Since the only option is to rewrite the data in the EPROM and read it out from the EEPROM for execution, the low power consumption mode cannot be realized. Furthermore, even if a new program to be processed in the low power consumption mode appears after the manufacture of the one-chip microcomputer, there is a problem that it cannot be added because it is a mask ROM. In addition, when a plurality of programs to be processed in the low power consumption mode are required, it is necessary to prepare all the programs in advance, and as the number of required programs increases, the ROM capacity for storing is required. Would increase the size of the hardware. In particular, some applications do not use some programs, such as when they are prepared to handle a plurality of applications, and the area storing the unused programs becomes useless hardware. Further, as described above, writing data to the mask ROM is performed at the stage of manufacturing a one-chip microcomputer, and it takes a long time to supply the one-chip microcomputer. By using a non-volatile memory such as an EEPROM capable of writing and reading data as a program memory, the program can be rewritten only in a storage area that needs to be changed by a user without relying on an IC manufacturer. ,
The advantage that a one-chip microcomputer with a different program can be quickly made is significantly impaired.

In the technique described in Japanese Patent Application Laid-Open No. 4-303316, in order to reduce power consumption, a memory required to store an externally input application program is required to store the program. A technique is described in which a memory size is checked and power is selectively supplied only to a minimum portion including the memory size.
However, this description is not a technique using a nonvolatile memory such as an EEPROM, so that the above-described EEPROM is not used.
This does not solve the problem of suppressing an increase in power consumption due to the OM.

An object of the present invention is to provide a data processing device using a nonvolatile memory which can reduce power consumption.

[0008]

According to the present invention, there is provided a nonvolatile memory storing a program for controlling the operation of a data processing device, and a memory having a smaller capacity than the nonvolatile memory capable of storing a part of the program. A RAM, a CPU that addresses the non-volatile memory or the RAM, reads a program stored in the non-volatile memory or the RAM, decodes and executes an instruction, and transmits the program from the non-volatile memory to the RAM. Means for transferring the program of the unit, and designation means for designating whether the operation state of the nonvolatile memory is to be enabled or disabled, and the designation means is stored in the RAM. When the program is executed, the operation state of the nonvolatile memory is designated to be disabled.

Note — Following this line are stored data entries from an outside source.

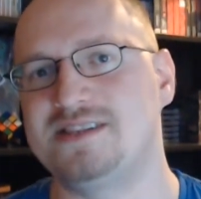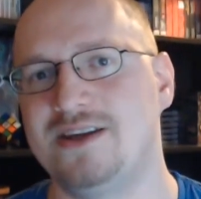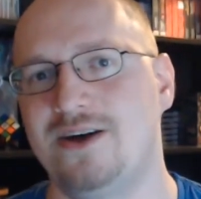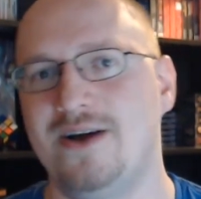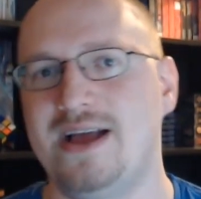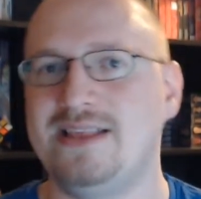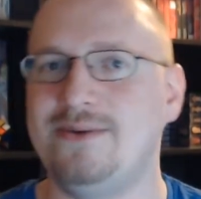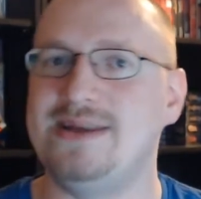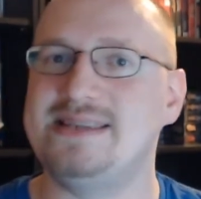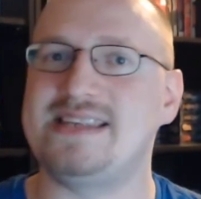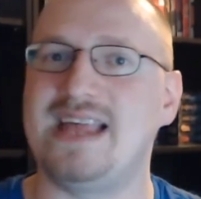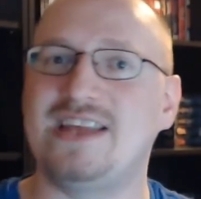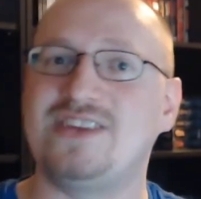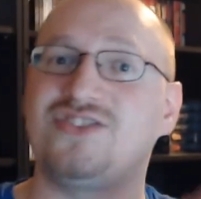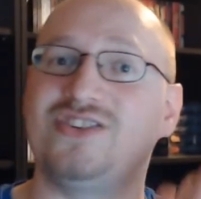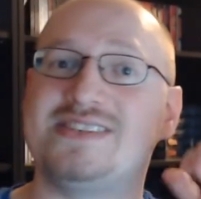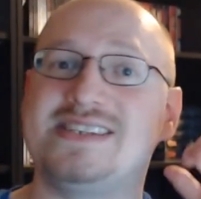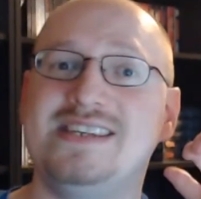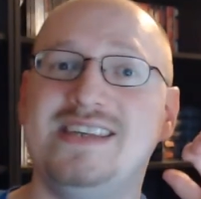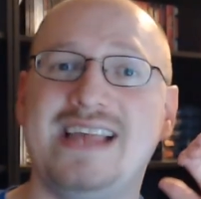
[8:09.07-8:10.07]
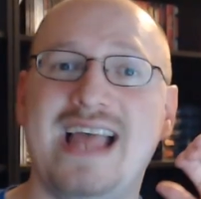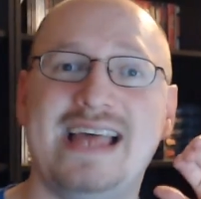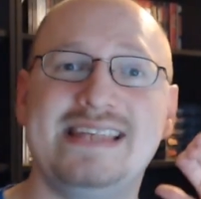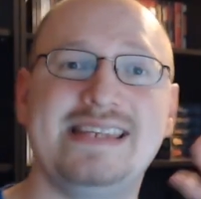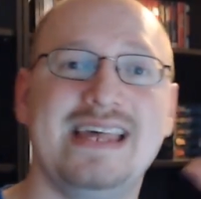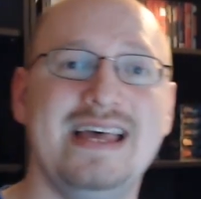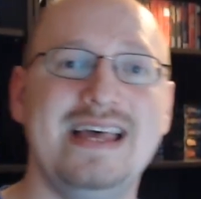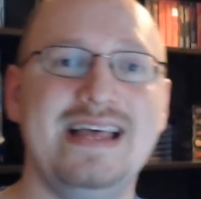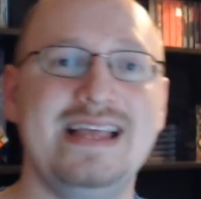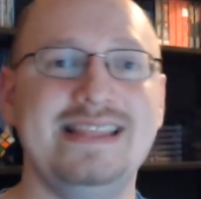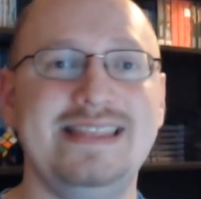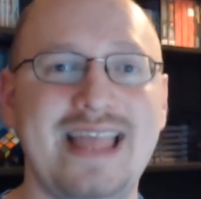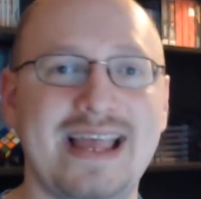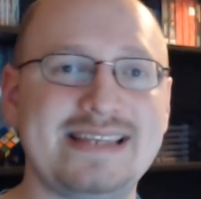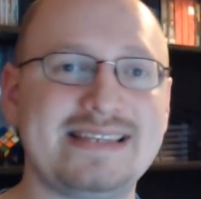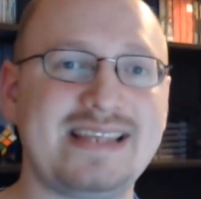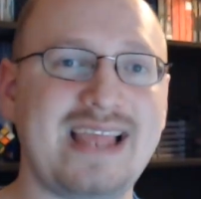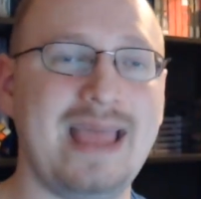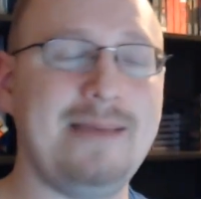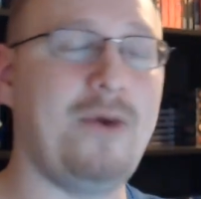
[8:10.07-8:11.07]
So anyways, I shall see you guys
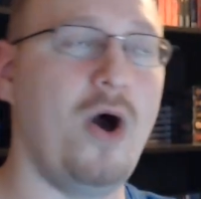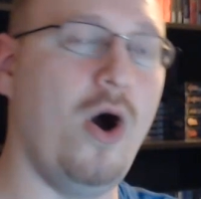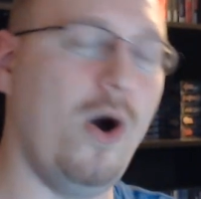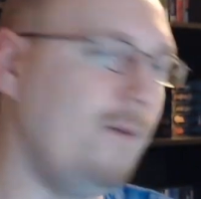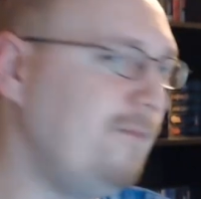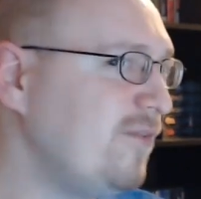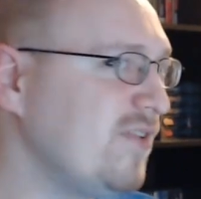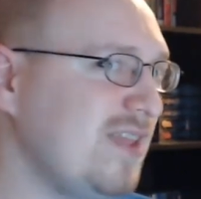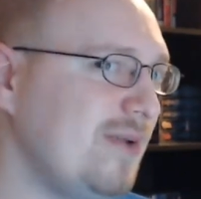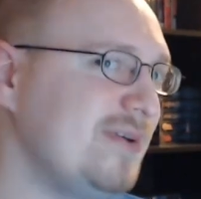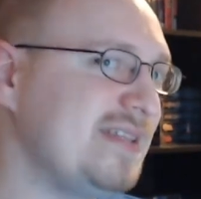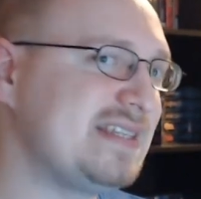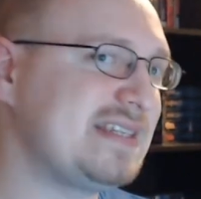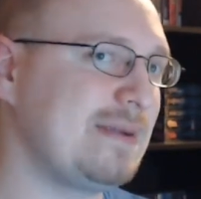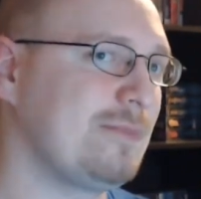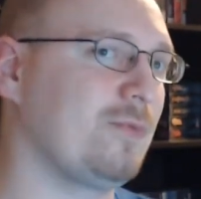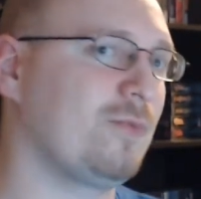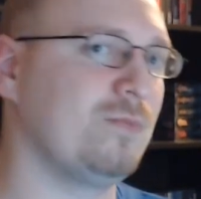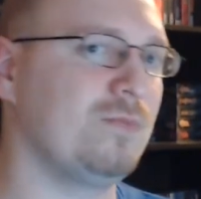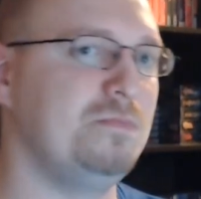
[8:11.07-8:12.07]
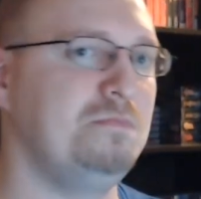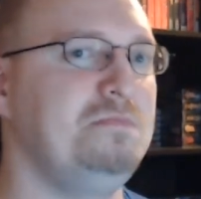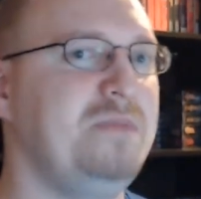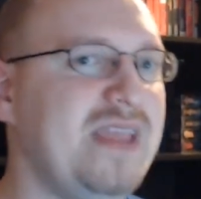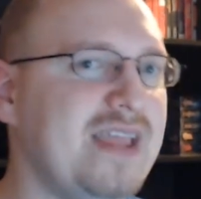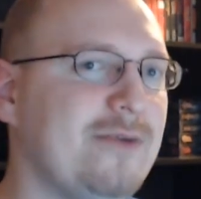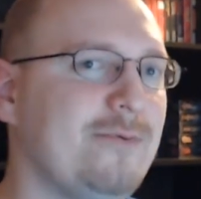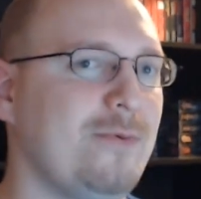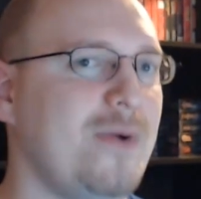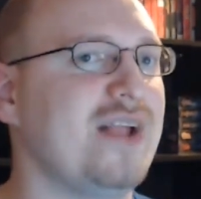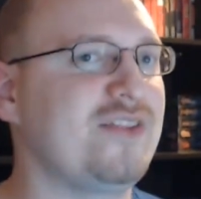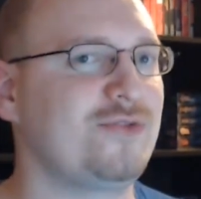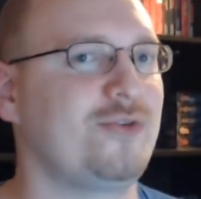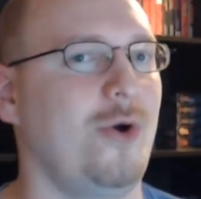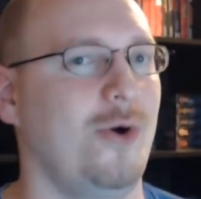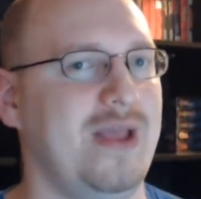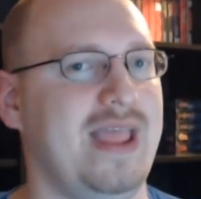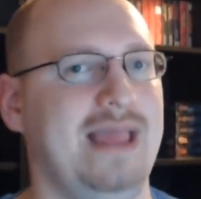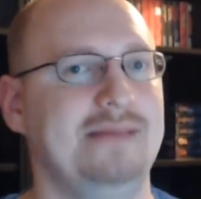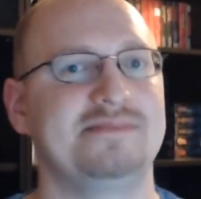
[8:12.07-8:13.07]
next time, hopefully with some big
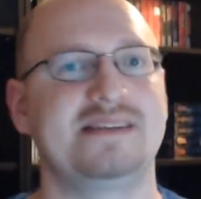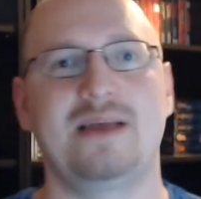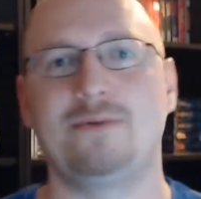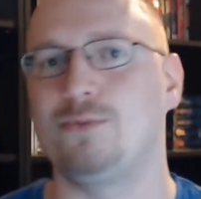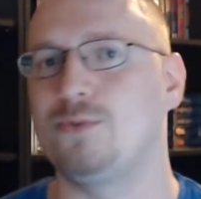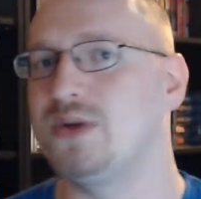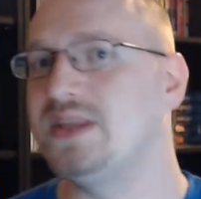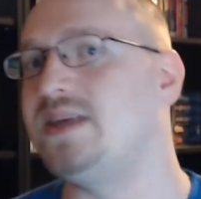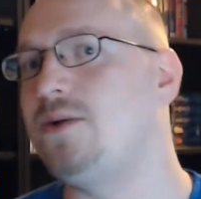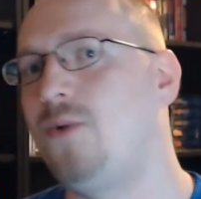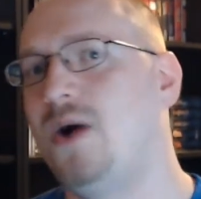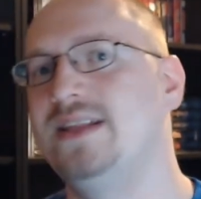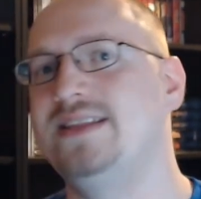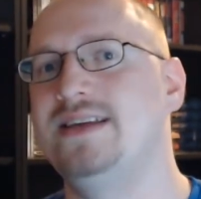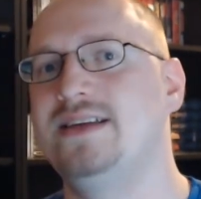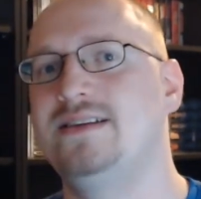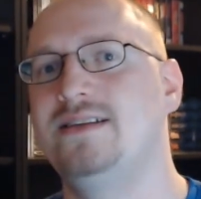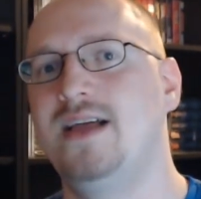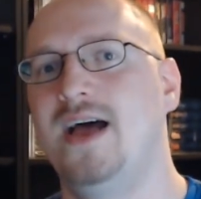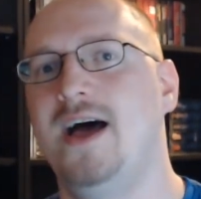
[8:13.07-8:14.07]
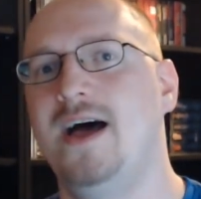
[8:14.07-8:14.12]
retro games. I really want to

The present invention also provides a nonvolatile memory storing a program for controlling the operation of the data processing device, a RAM capable of storing another program for controlling the operation of the data processing device, In a data processing device having a CPU that addresses a memory or the RAM, reads a program stored in the nonvolatile memory or the RAM, decodes and executes a command, and an interface unit that acquires data from outside, Means for transferring a program from the outside of the data processing device to the RAM via the interface means, and designating means for designating whether the operation state of the nonvolatile memory is enabled or disabled. The designating means executes a program stored in the RAM. Configured to the operating state of the non-volatile memory specified in the disable state during that.

Here, the designation means for designating whether the operation state of the non-volatile memory is enabled or disabled is selected by a first flag accessed by the CPU. Alternatively, the designating means for designating whether the operation state of the nonvolatile memory is set to the enable state or the disable state is performed by using a part of bits of an address signal for specifying the address. . In this case, some bits of the address signal are, for example, the most significant bits.

In the data processing device according to the present invention, when a small-capacity program for performing only a clock operation is executed, a program necessary for the operation is stored in a small-capacity RAM having low current consumption. The current consumption can be reduced by disabling the large-current-consumption nonvolatile memory and executing it on a small-capacity RAM.

[0012]

Next, embodiments of the present invention will be described with reference to the drawings. FIG. 1 shows a data processing apparatus 10 according to the present invention.
FIG. 2 is a block diagram of the first embodiment. In the figure,
The CPU 1 decodes and executes an instruction to control each block described later in the data processing device. The CPU 1 outputs an address signal to an address bus 6 and exchanges data with the data bus 4. The flash EEPROM 2 configured as a nonvolatile memory is an electrically rewritable read-only memory (EEPROM), which receives an address signal from the address bus 6 and outputs data to the data bus 4. The flash EEPROM
2 are addresses 0000H to 7FFF in this embodiment.
H (H means hexadecimal notation). Also,
The flash EEPROM 2 is enabled when a signal CE (chip enable) for setting itself to an operation state becomes "0", and becomes disabled when it becomes "1". Flash EE
The PROM 2 is used as a program memory for executing a normal program (including an interrupt program) for controlling the operation of the data processing device.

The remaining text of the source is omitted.